Environmental experts who know him say his developmental delay is the direct result of a battery recycling plant that operated in the Paraíso de Dios neighborhood of Haina for a decade, dumping battery acid and lead into the soil and into the neighborhood kids.
It's an area where his barefoot playmates play stickball, and that one New York environmental group placed third in its list of 10 most polluted spots on the planet.
The illegal battery smelter so contaminated children here that some of them have been found with what are supposed to be fatal levels of lead in their blood. But they are alive -- many of them with eye problems, seizures, severe learning deficiencies and blank stares like Johan's.

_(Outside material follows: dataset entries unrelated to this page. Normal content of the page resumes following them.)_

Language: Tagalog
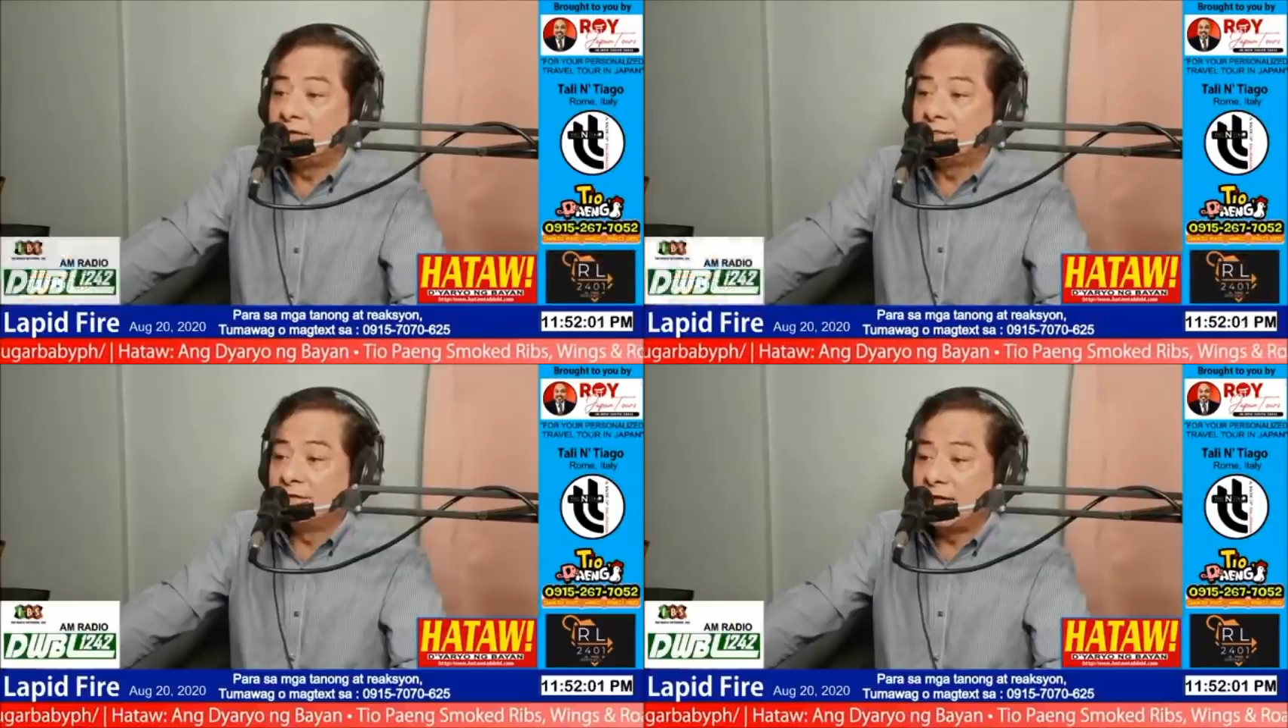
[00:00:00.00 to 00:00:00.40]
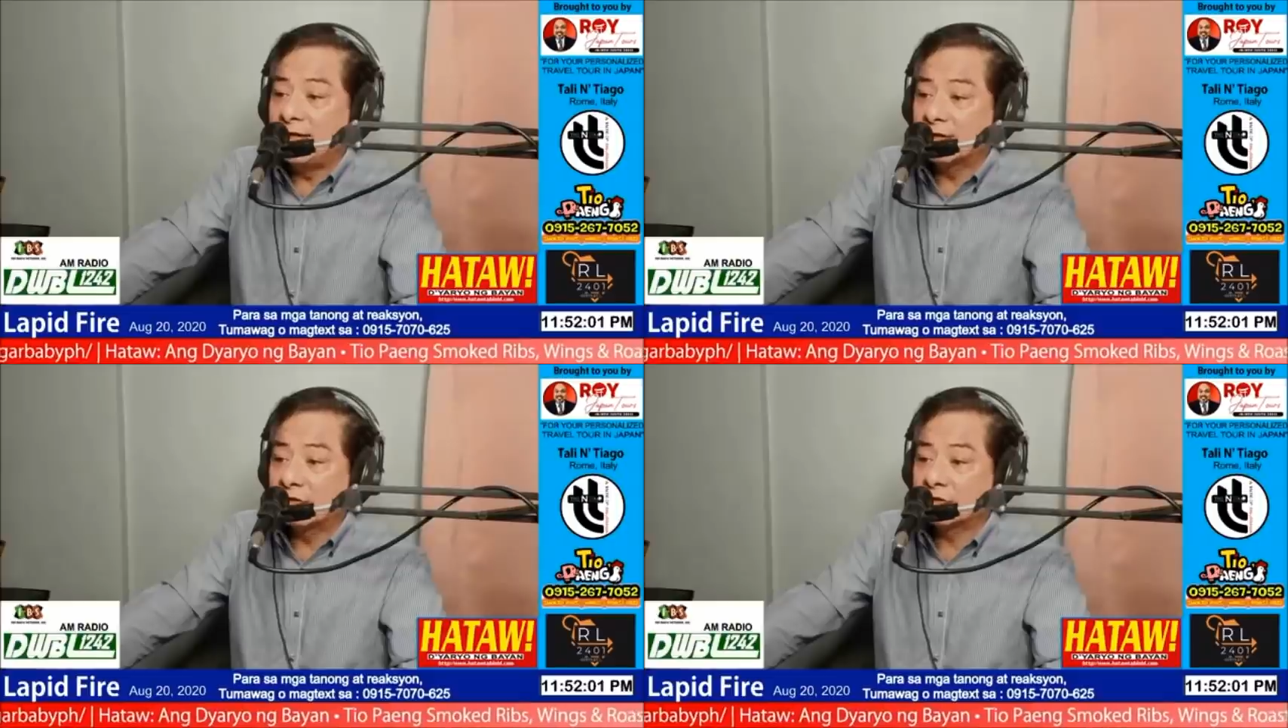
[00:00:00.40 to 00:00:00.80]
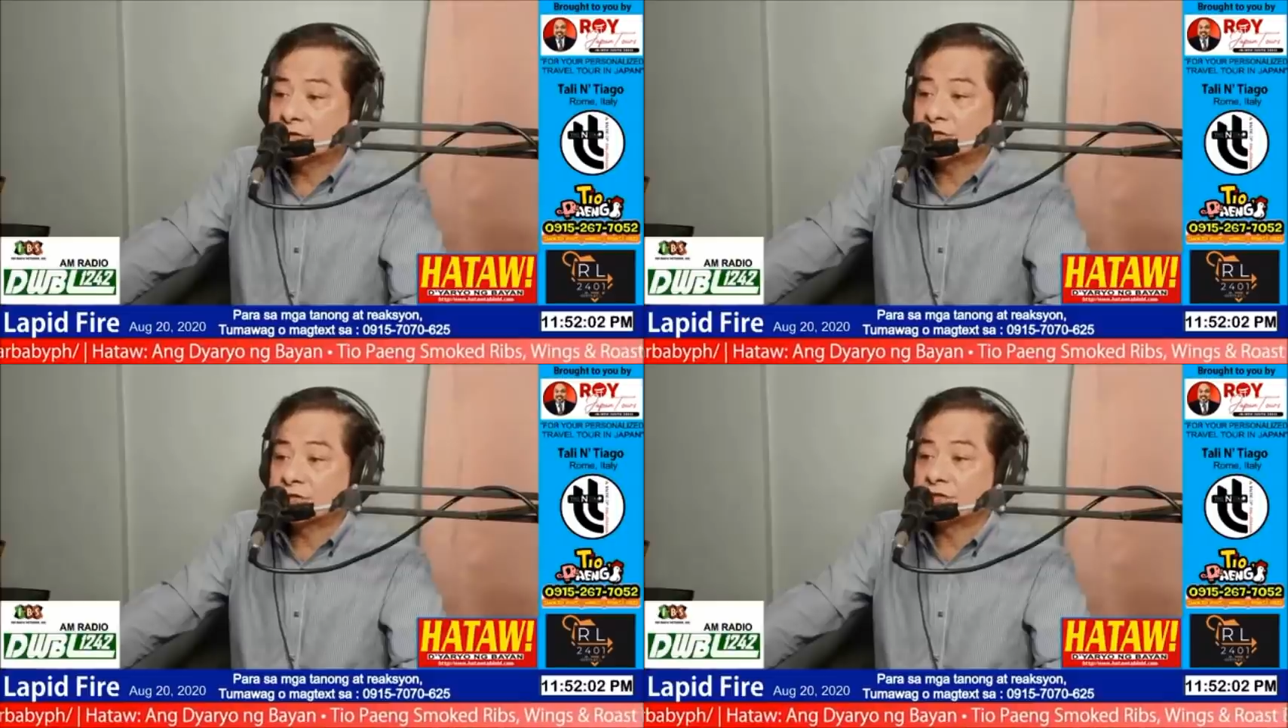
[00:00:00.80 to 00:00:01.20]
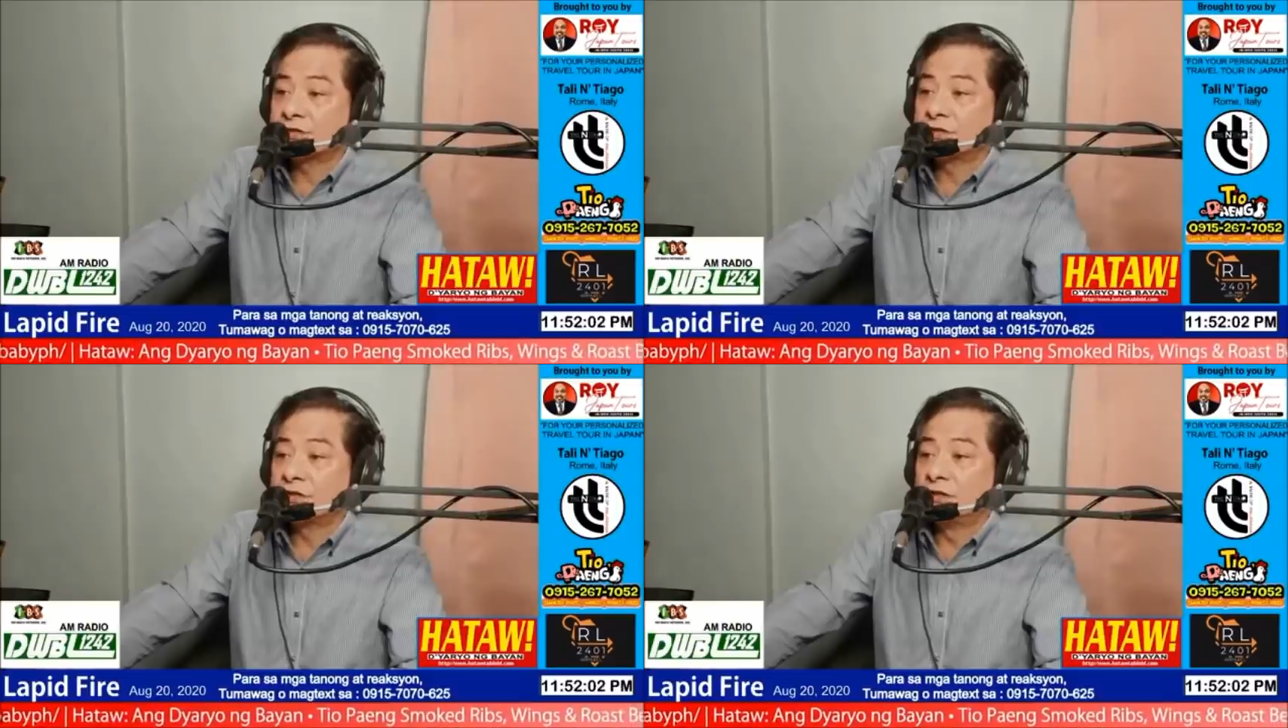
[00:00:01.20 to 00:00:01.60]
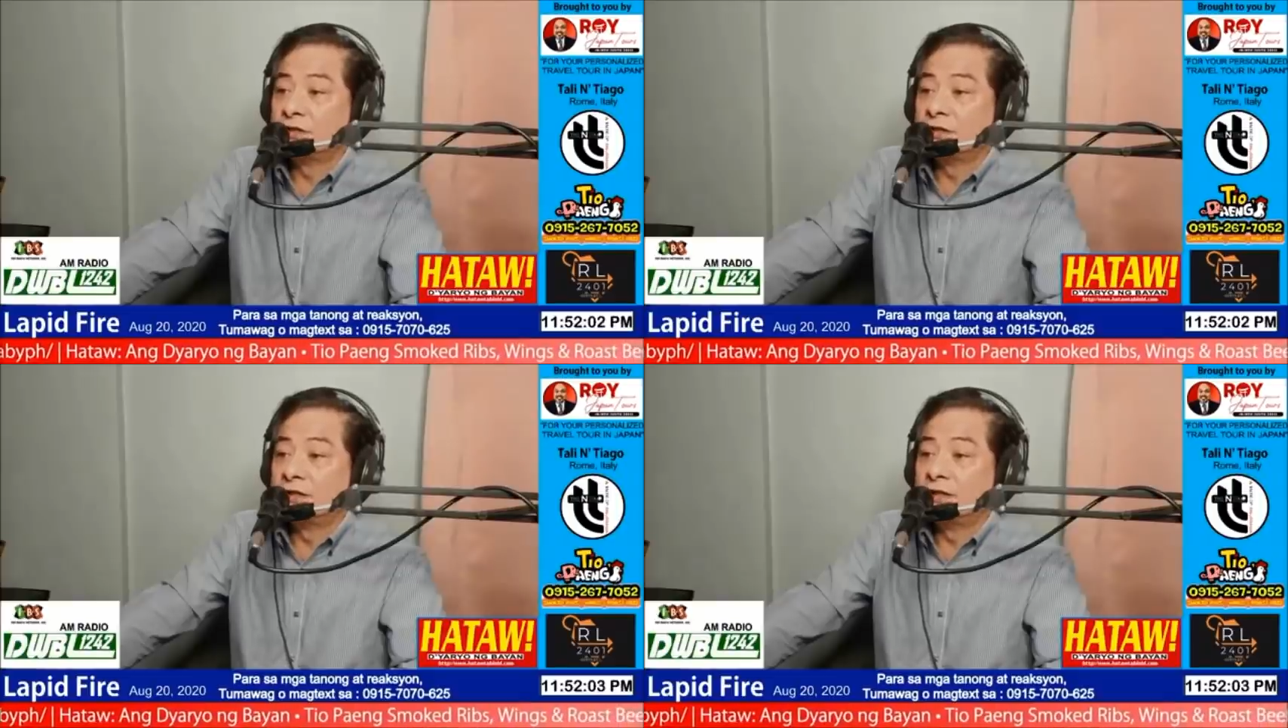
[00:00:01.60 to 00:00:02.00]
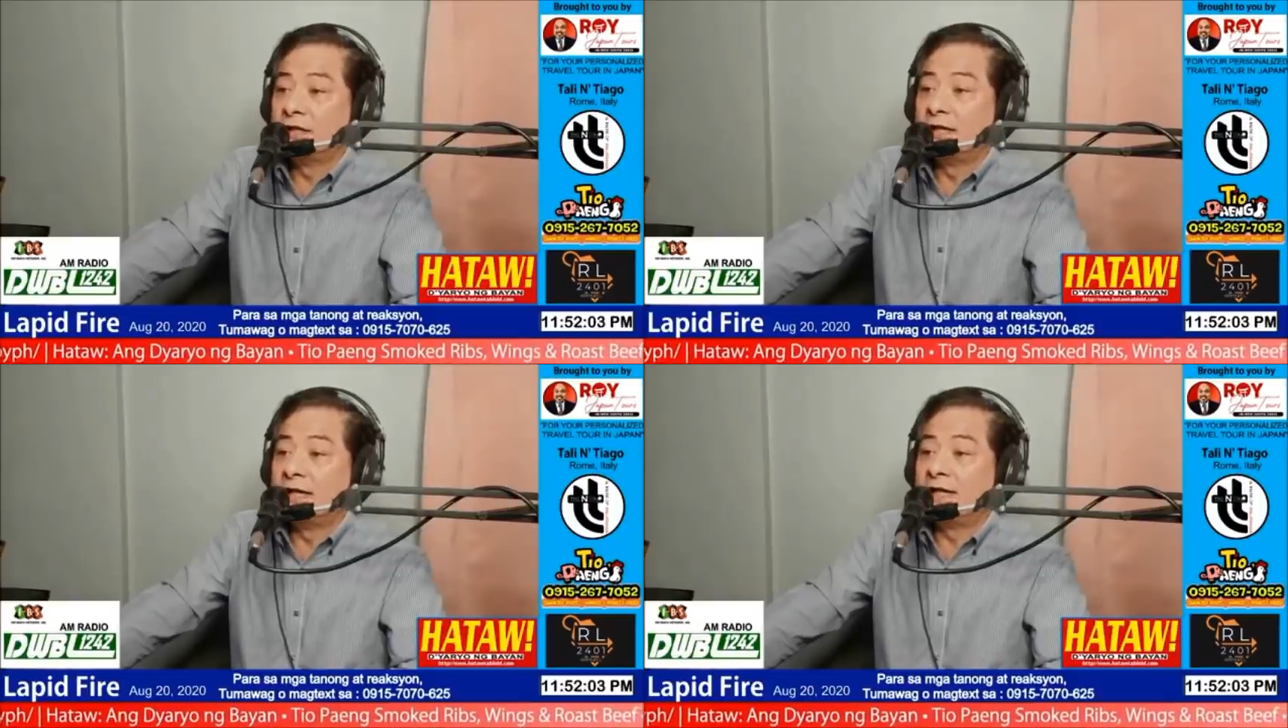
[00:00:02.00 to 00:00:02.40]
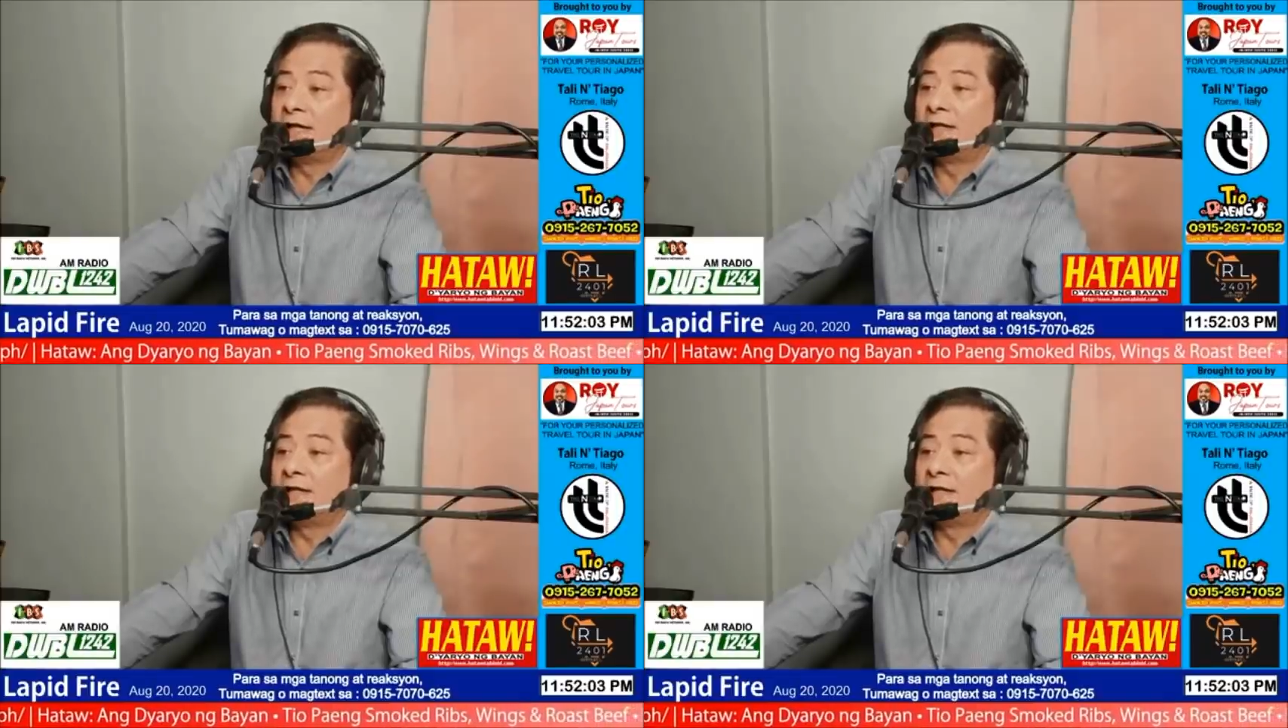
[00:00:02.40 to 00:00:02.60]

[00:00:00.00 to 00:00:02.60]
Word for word: Baleros. Ha? Ah,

''I can't go in there,'' Johan said about the lot where the factory once stood, a steady gaze to the floor. ``There's too much lead.''
Ten years after community and media pressure forced the closure of the plant, neighborhood children are still testing positive for lead poisoning. They're still taking short cuts through the lot where piles of old batteries are buried and lead is washed down a hill into people's homes every time it rains.
Environmentalists say the case is an extreme example of government inertia, and of how sometimes community pressure, outside experts and even available funding cannot compete against a lack of will.
''You're dealing with some of the most incompetent people in the world,'' Stephen Null, the New York anti-lead activist who first discovered the town's problems more than 10 years ago, said of the various government functionaries who were supposed to help. ``And a lot of them are corrupt.''
Johan lives in Paraíso de Dios -- God's Paradise -- a low-income section of Haina, 12 miles west of Santo Domingo. The Blacksmith Institute, an organization that helps developing countries resolve pollution problems, last fall lumped it with Chernobyl and a place called Maiuu Suu, Kyrgyzstan, which is suffering from gamma radiation.
Blacksmith experts were back in Haina last week with the same goal they began with 10 years ago: cleaning up a place so contaminated some scientists say it would be better to move the 80,000 neighbors someplace else.
''The contamination is unbelievably high,'' said Jack Caravanos, a Hunter College environmental science professor who collected soil samples for Blacksmith. ``You could practically mine for lead there.''
GETTING EXPOSURE
Haina's story began in the mid 1990s when Null, director of New York-based Friends of Lead-Free Children, was in Santo Domingo giving a lecture, trying to get the government there to stop using leaded gasoline. Null was approached by someone in the audience and told about a company called Metaloxa that was recycling batteries and contaminating kids.
Null visited and found a lot with 30-foot high piles of batteries. The smelter sat atop a hill surrounded by homes and operated around the clock. The entire neighborhood was filled with lead fumes.
First, Null had the employees tested for lead.
''Anything above 70, 80 or 90 micrograms of lead per deciliter of blood is serious and results in swelling of the brain,'' Null said. ``These guys were at 300. I am sure they were going to die.''
According to the U.S. Center for Disease Control, a lead blood level above 10 is too high. Higher than that, the lead starts to change the brain's chemistry, leading to neurological problems like a low IQ. Other problems include problems with vision, seizures and hyperactivity.